Print all of the entries exactly, minus the pictures.

START STORED DATA

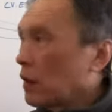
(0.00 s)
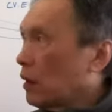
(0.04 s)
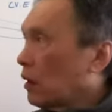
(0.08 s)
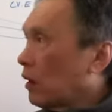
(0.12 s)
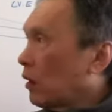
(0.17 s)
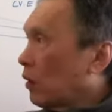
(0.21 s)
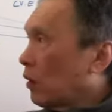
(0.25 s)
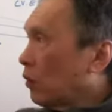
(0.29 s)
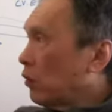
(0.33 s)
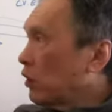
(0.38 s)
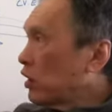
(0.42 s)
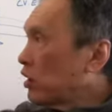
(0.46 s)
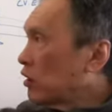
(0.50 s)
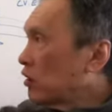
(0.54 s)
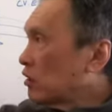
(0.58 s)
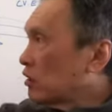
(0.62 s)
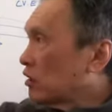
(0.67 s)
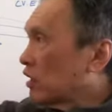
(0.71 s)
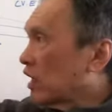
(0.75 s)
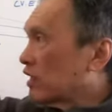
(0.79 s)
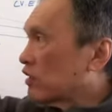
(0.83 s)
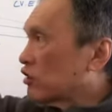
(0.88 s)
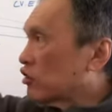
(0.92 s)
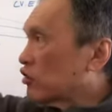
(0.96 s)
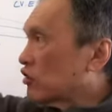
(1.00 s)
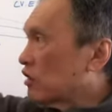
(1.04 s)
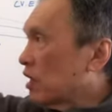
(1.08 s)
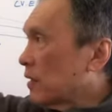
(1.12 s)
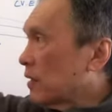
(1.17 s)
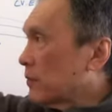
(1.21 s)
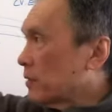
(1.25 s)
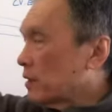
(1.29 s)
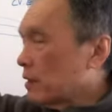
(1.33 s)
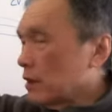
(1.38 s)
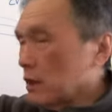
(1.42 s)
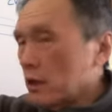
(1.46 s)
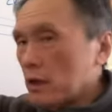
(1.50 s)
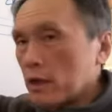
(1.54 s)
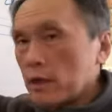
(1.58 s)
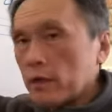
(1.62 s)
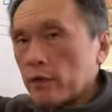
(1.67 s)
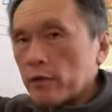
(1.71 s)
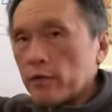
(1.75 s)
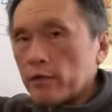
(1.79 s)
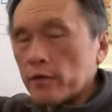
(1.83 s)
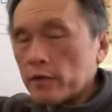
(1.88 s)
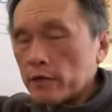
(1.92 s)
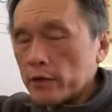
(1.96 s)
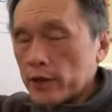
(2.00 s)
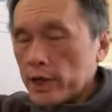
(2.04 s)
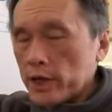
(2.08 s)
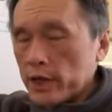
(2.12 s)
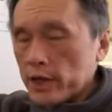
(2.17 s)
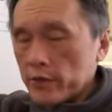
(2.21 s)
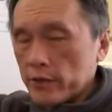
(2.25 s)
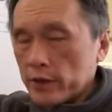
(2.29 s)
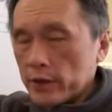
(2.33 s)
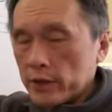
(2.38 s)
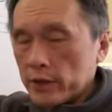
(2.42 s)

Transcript: we're gonna get trapped here forever.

END STORED DATA

TASK RESPONSE:
(0.00 s)
(0.04 s)
(0.08 s)
(0.12 s)
(0.17 s)
(0.21 s)
(0.25 s)
(0.29 s)
(0.33 s)
(0.38 s)
(0.42 s)
(0.46 s)
(0.50 s)
(0.54 s)
(0.58 s)
(0.62 s)
(0.67 s)
(0.71 s)
(0.75 s)
(0.79 s)
(0.83 s)
(0.88 s)
(0.92 s)
(0.96 s)
(1.00 s)
(1.04 s)
(1.08 s)
(1.12 s)
(1.17 s)
(1.21 s)
(1.25 s)
(1.29 s)
(1.33 s)
(1.38 s)
(1.42 s)
(1.46 s)
(1.50 s)
(1.54 s)
(1.58 s)
(1.62 s)
(1.67 s)
(1.71 s)
(1.75 s)
(1.79 s)
(1.83 s)
(1.88 s)
(1.92 s)
(1.96 s)
(2.00 s)
(2.04 s)
(2.08 s)
(2.12 s)
(2.17 s)
(2.21 s)
(2.25 s)
(2.29 s)
(2.33 s)
(2.38 s)
(2.42 s)

Transcript: we're gonna get trapped here forever.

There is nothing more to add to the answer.